Turned out it’s not normal, or healthy, or right. Growing up in a house where you don’t feel safe is not OK. It creates hypervigilance and control issues. It creates an environment where you think this is normal and you pass the same shit on to your kids. They hear you shouting a screaming and pushing all your anger on to another person, which I now deeply regret.

I had always been to close to my mum. She had always been the cliched ‘best friend’. I included her in every aspect of my life. I had always relished this relationship and felt very honoured whenever my mum wanted to spend time with me. I always knew that there were niggles in the back of my mind with some of her behaviour. Our shopping trips, which were ostensibly for me, always ended up with an extended search an essential item for her. Lots of her behaviour didn’t really add up, she gave the impression of a well adjusted, family orientated wife and mother, but I knew she had another side. I really felt that I never really knew the real version of my mum.

In reality I was her lap dog, I hung around the house so I could spend time with her. Sometimes she wanted to and other times she didn’t, I felt so clingy and needy, but I just wanted her. This continued well into adulthood. I remember waiting for her to call me, with butterflies in my stomach. I would be at her beckon call, always willing to drop everything for a chat with her. Even if I was juggling babies and it wasn’t really a great time, I would make time for her.
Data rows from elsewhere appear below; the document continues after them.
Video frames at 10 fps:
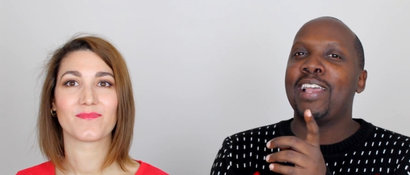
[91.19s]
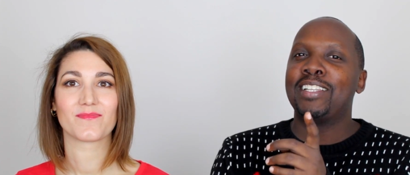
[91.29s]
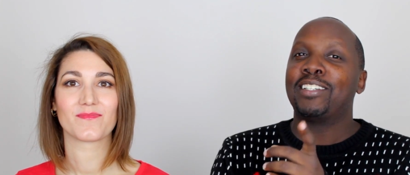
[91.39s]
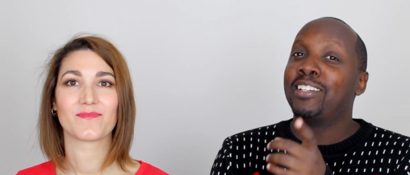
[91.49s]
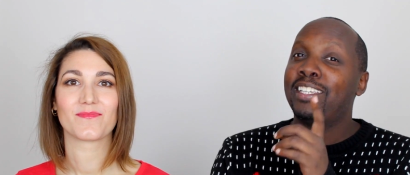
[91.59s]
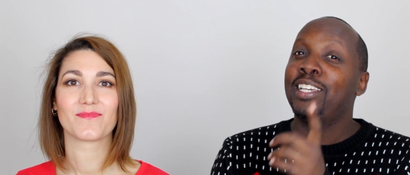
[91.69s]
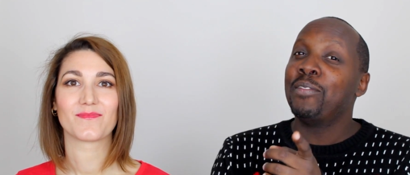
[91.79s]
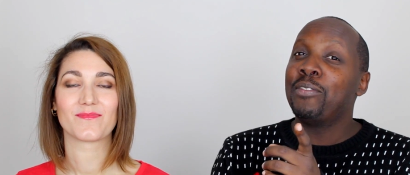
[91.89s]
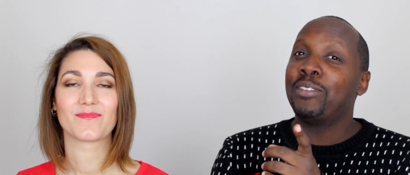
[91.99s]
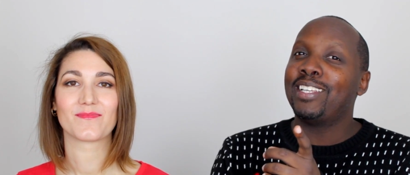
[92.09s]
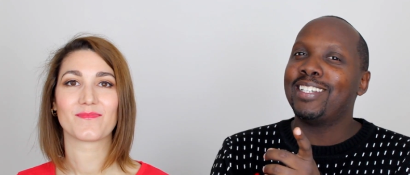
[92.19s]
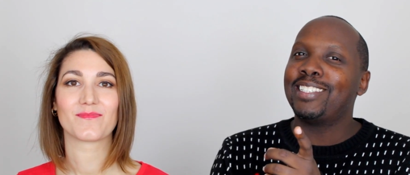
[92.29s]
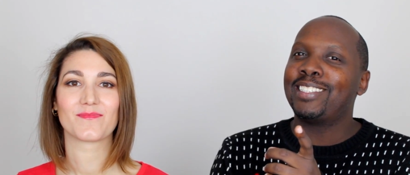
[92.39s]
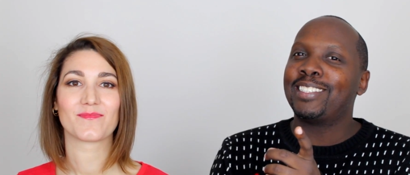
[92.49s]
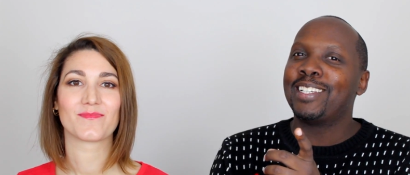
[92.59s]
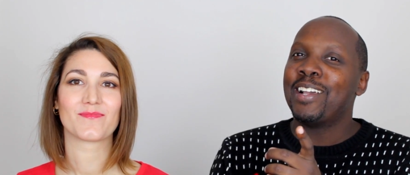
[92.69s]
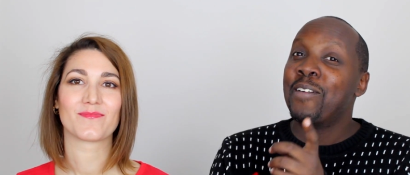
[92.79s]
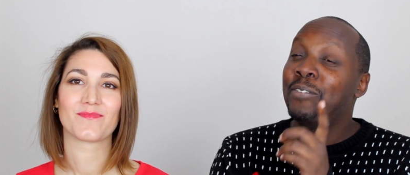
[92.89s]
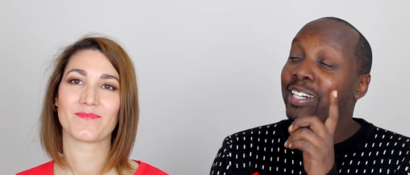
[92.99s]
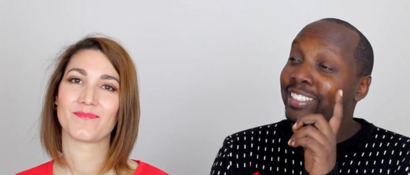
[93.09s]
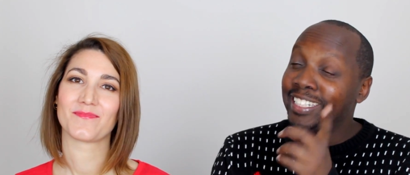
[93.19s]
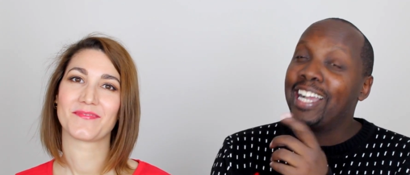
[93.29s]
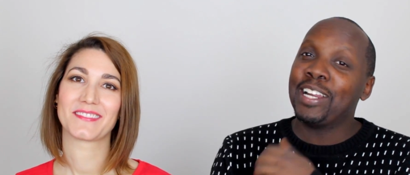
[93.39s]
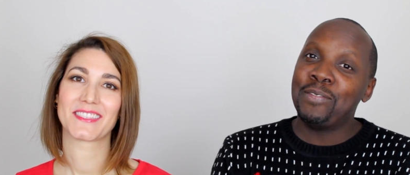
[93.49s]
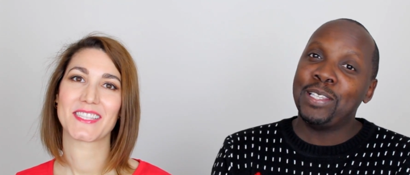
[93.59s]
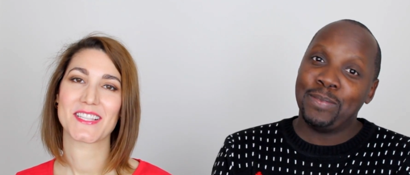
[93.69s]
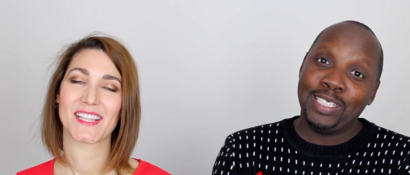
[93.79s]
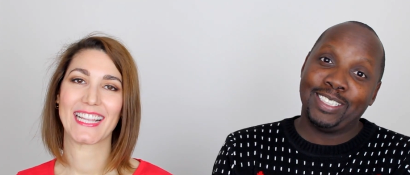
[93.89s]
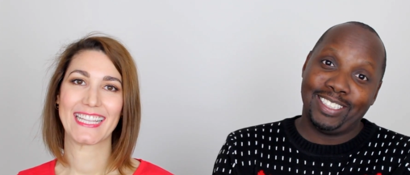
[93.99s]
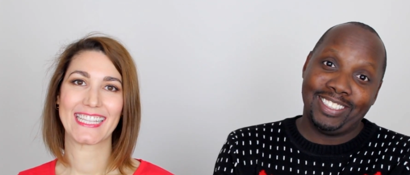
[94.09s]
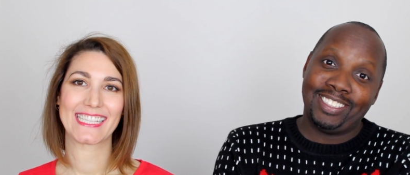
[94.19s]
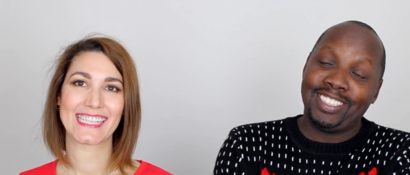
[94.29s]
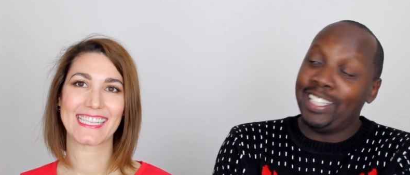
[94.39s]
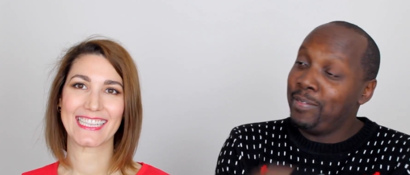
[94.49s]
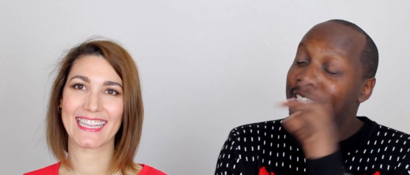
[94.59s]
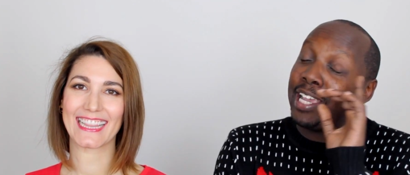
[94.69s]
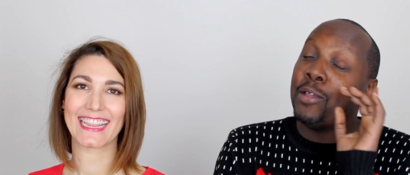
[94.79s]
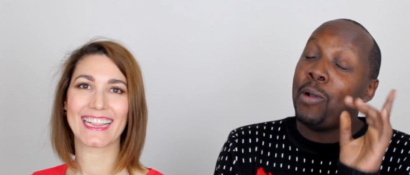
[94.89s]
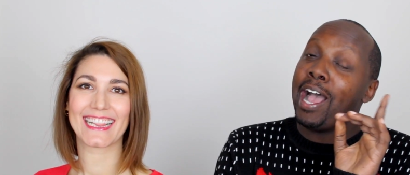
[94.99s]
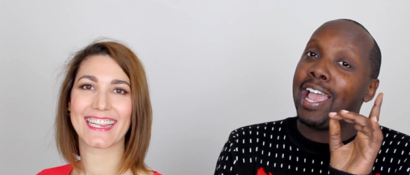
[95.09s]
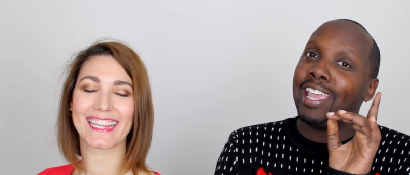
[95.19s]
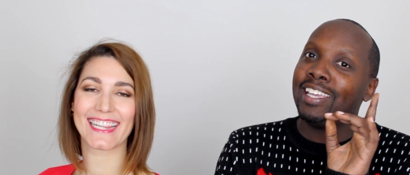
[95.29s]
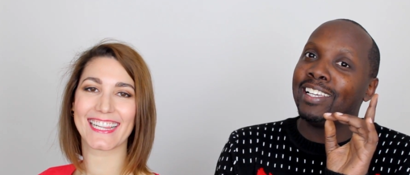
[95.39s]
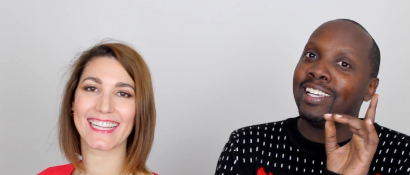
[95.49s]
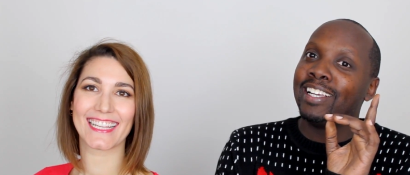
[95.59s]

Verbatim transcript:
Speaker 1: fans are gonna kill me for this, but it's not gonna be The Mentalist. Let me tell you why!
The first cracks in our relationship started on a walk. I had not told her I had been seeing a counsellor, something in me had stopped me from going there. We were walking and talking. She was at her best when we were alone, she gave the impression of really listening to what I had to say. I told her that when I was little she made me feel fat. I told her this because it was true. She listened and took it in. In the moment she apologised if she had made me feel bad when I was young. Wow, what a relief. I was pleased she had taken my candid sharing so well and maybe we could repair some of these childhood ruptures and move on.

The next time I spoke to my mum, she had obviously been thinking about our conversation. She was not happy with how I had represented her in my history. The mother who called her daughter fat. What would people think? The backtracking was immediate. The lovely repair in our history was re-ruptured and a crack appeared. She had never called me fat, she hadn’t made feel bad or controlled what I ate. Her love was unconditional and I had better remember that. The message was clear, shut up or be cast out.